◆ YOUR OBJECTIVE: When writing out the entries below, keep only the lines from the line with "[0:00.00-0:01.04]" to the line with "[448.00-449.00s]", both included, exactly as they are, and leave the pictures aside.

◆ RECORDS SHOWN:
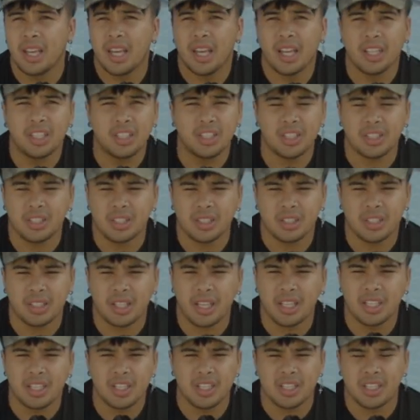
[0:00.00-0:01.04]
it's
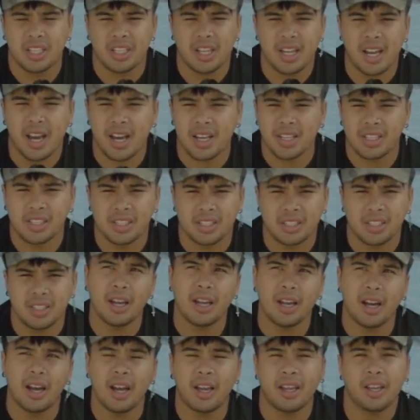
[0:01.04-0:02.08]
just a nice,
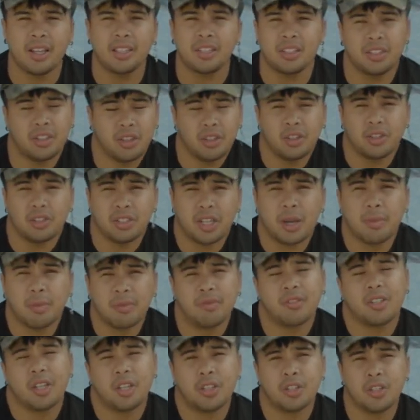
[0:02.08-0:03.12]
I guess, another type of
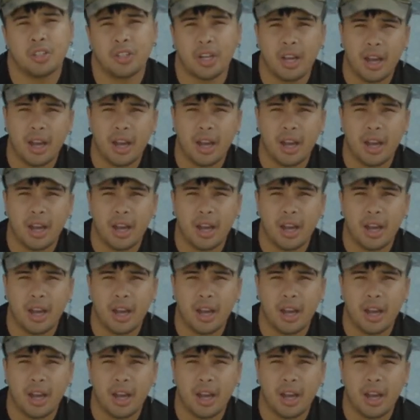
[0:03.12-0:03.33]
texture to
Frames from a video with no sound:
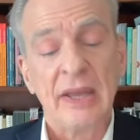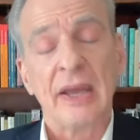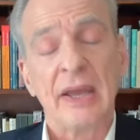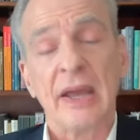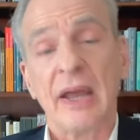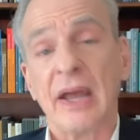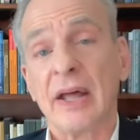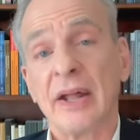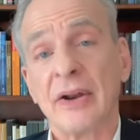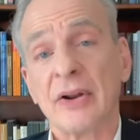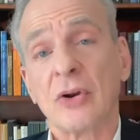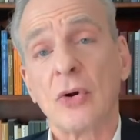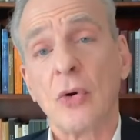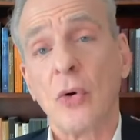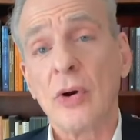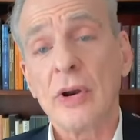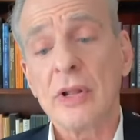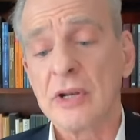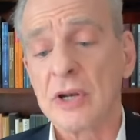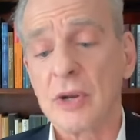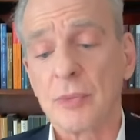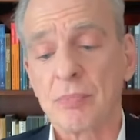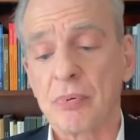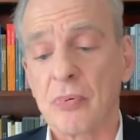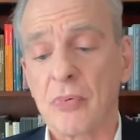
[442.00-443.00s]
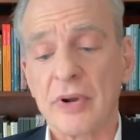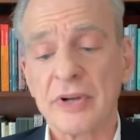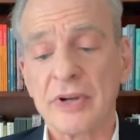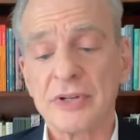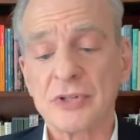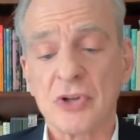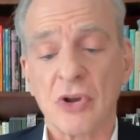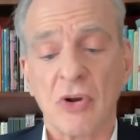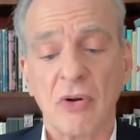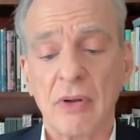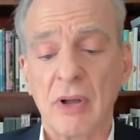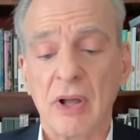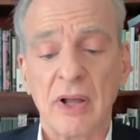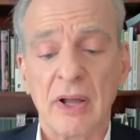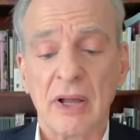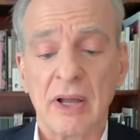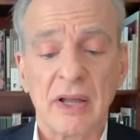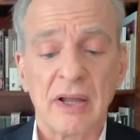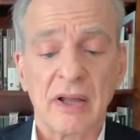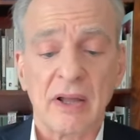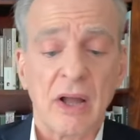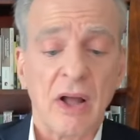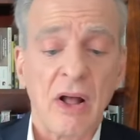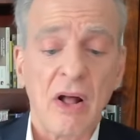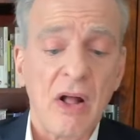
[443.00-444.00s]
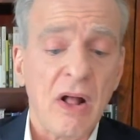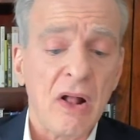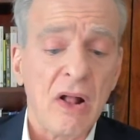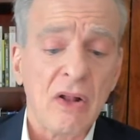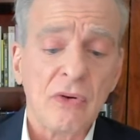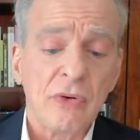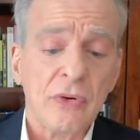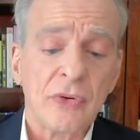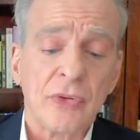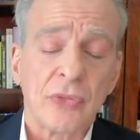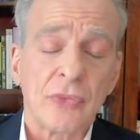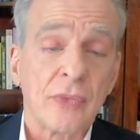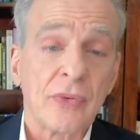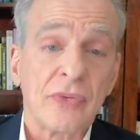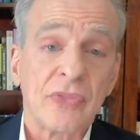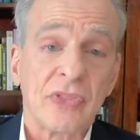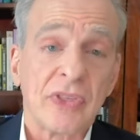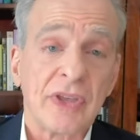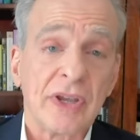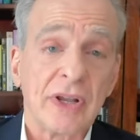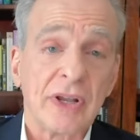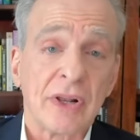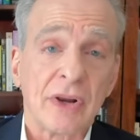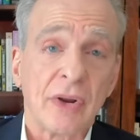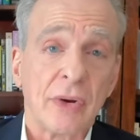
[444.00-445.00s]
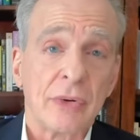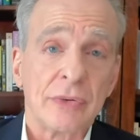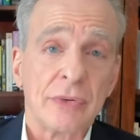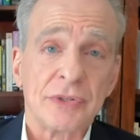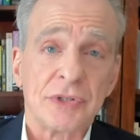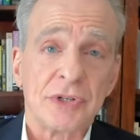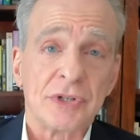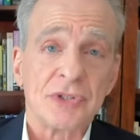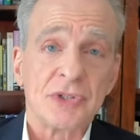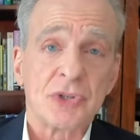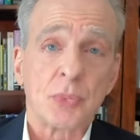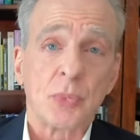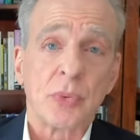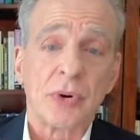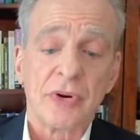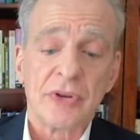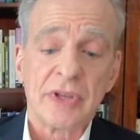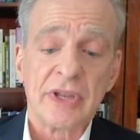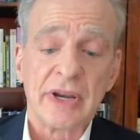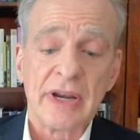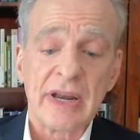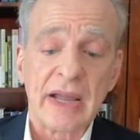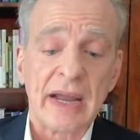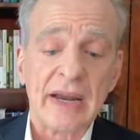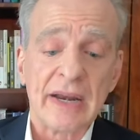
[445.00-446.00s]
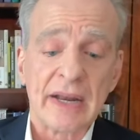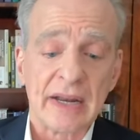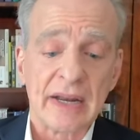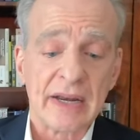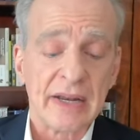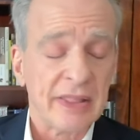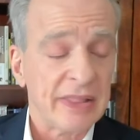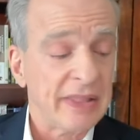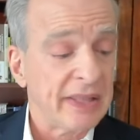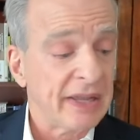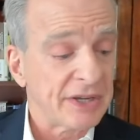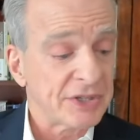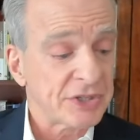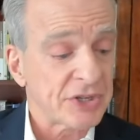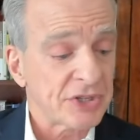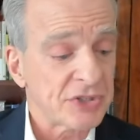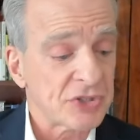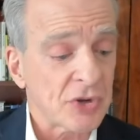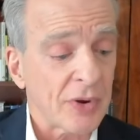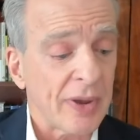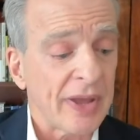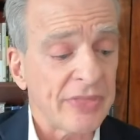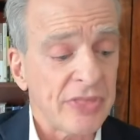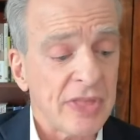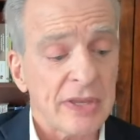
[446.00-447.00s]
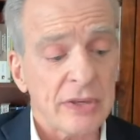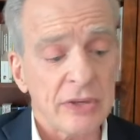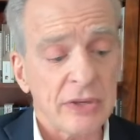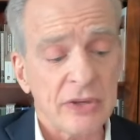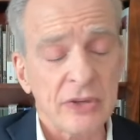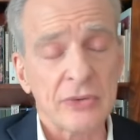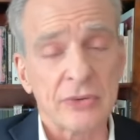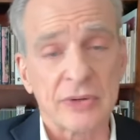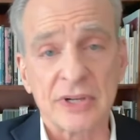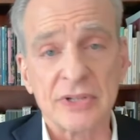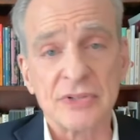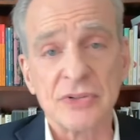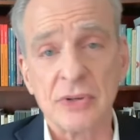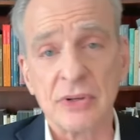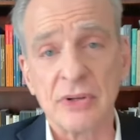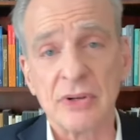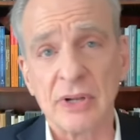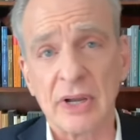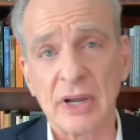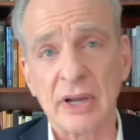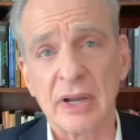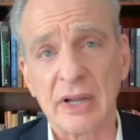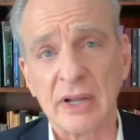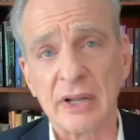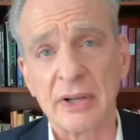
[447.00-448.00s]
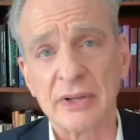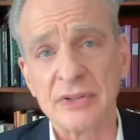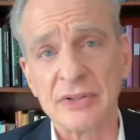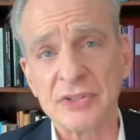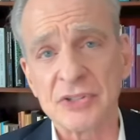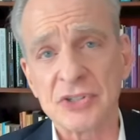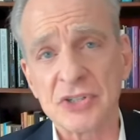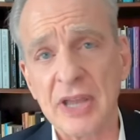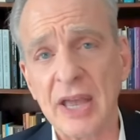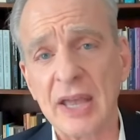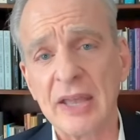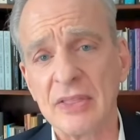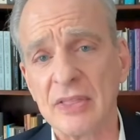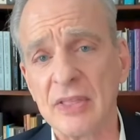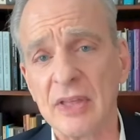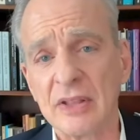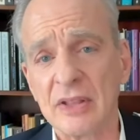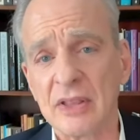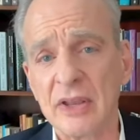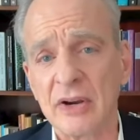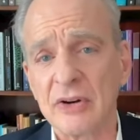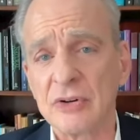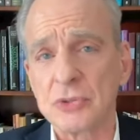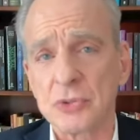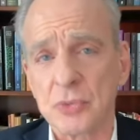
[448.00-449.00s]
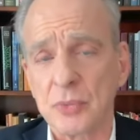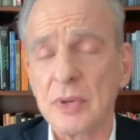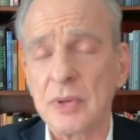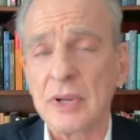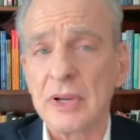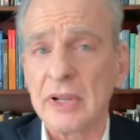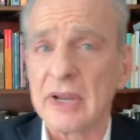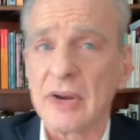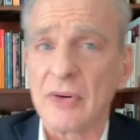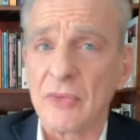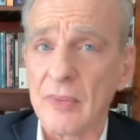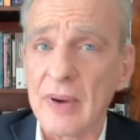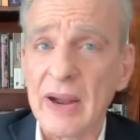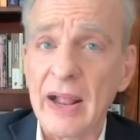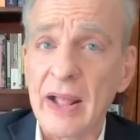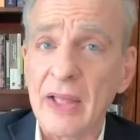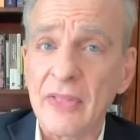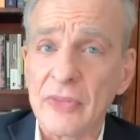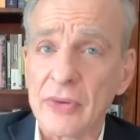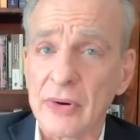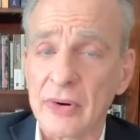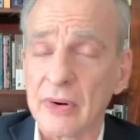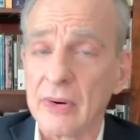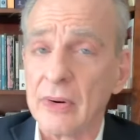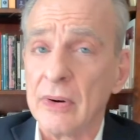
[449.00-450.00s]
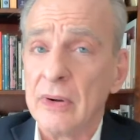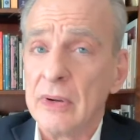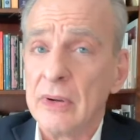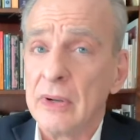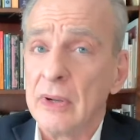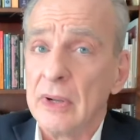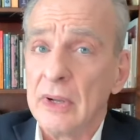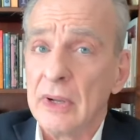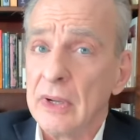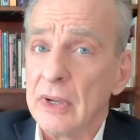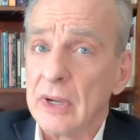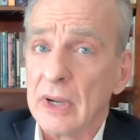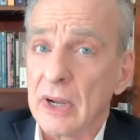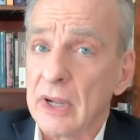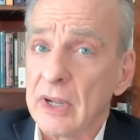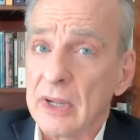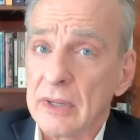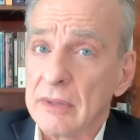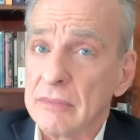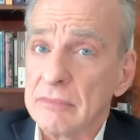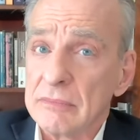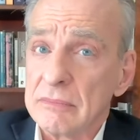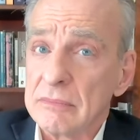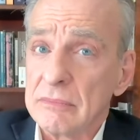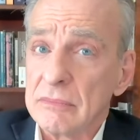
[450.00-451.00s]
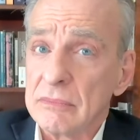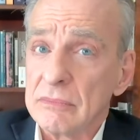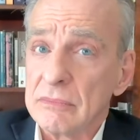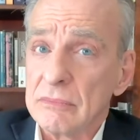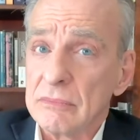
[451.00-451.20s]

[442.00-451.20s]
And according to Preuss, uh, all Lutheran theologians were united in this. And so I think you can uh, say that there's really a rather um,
==
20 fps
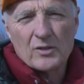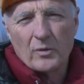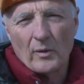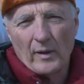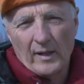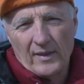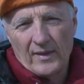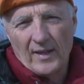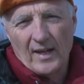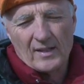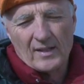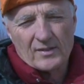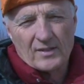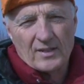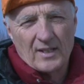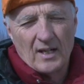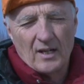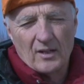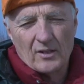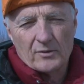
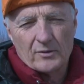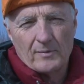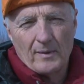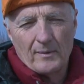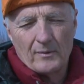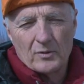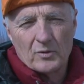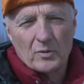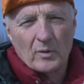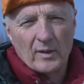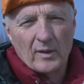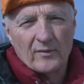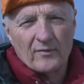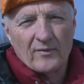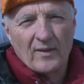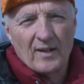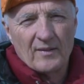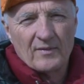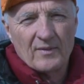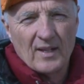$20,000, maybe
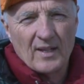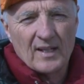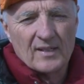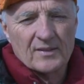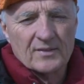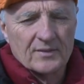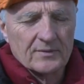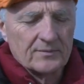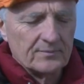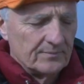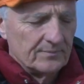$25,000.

◆ SOLUTION FOR THIS EXERCISE:
[0:00.00-0:01.04]
it's
[0:01.04-0:02.08]
just a nice,
[0:02.08-0:03.12]
I guess, another type of
[0:03.12-0:03.33]
texture to
Frames from a video with no sound:
[442.00-443.00s]
[443.00-444.00s]
[444.00-445.00s]
[445.00-446.00s]
[446.00-447.00s]
[447.00-448.00s]
[448.00-449.00s]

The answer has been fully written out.